Fish Oil Averts Neurodamage and Dementia in Alcohol Addicts, Study


Omega-3 fish oil prevents neurodamage and dementia in alcohol users, according to a Loyola University study.

Previous studies showed that long-standing alcohol abuse can lead to brain damage and heighten the risk of dementia. The new study found that a fish oil compound averted inflammation and neuronal cell death.

"Fish oil has the potential of helping preserve brain integrity in chronic alcohol abusers," said Michael A. Collins of the Chicago Stritch School of Medicine, in a press release.

For the study, researchers exposed cultures of adult rat brain cells to alcohol levels equivalent to about four times the legal limit for driving. The concentration is also observed in chronic alcoholics. They then compared these brain cultures to those exposed to the same high levels of alcohol and treated with a compound called omega-3 docosahexaenoic acid (DHA - found in fish oil).

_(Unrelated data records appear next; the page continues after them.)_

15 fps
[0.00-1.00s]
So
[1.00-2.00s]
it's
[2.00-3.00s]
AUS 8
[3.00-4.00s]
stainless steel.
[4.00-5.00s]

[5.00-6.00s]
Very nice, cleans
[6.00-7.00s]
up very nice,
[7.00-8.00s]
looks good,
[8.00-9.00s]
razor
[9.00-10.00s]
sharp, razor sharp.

Researchers observed 90 percent less neuroinflammation and neuronal death in the brain cells exposed to alcohol plus DHA than those exposed to alcohol alone. The study, however, did not establish a direct relationship between consumption of alcohol in large quantities and fish oil supplements.

Researchers recommend addicts to stick to low-to-moderate amounts to prevent alcohol-related brain damge.

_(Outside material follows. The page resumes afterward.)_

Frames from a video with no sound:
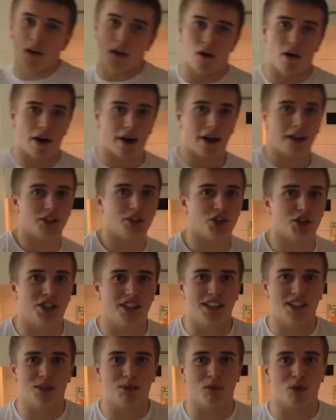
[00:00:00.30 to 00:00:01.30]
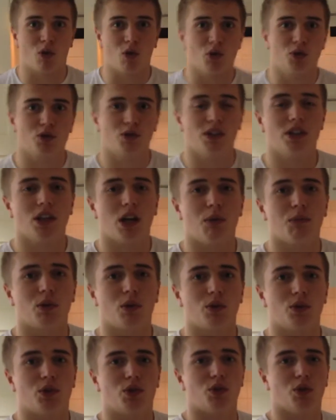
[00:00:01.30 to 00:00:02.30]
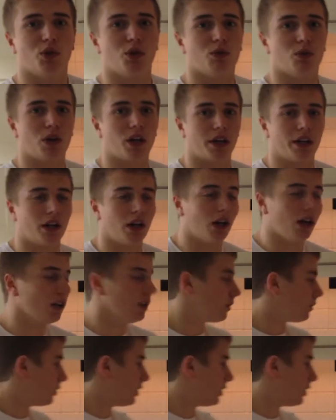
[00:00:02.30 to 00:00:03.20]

Alright, just did some grocery shopping. I'm going to show you what I got.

"We don't want people to think it is okay to take a few fish oil capsules and then continue to go on abusing alcohol," Collins said in a news release.

An earlier meta-analysis of 75 studies done by the same team found that moderate drinking might slow down dementia and/or cognitive impairment during aging. Researchers said that moderate amount of alcohol might be beneficial for the brain, but over-consumption could lead to neuroinflammation or even cell death.

The study is published in the journal PLOS One.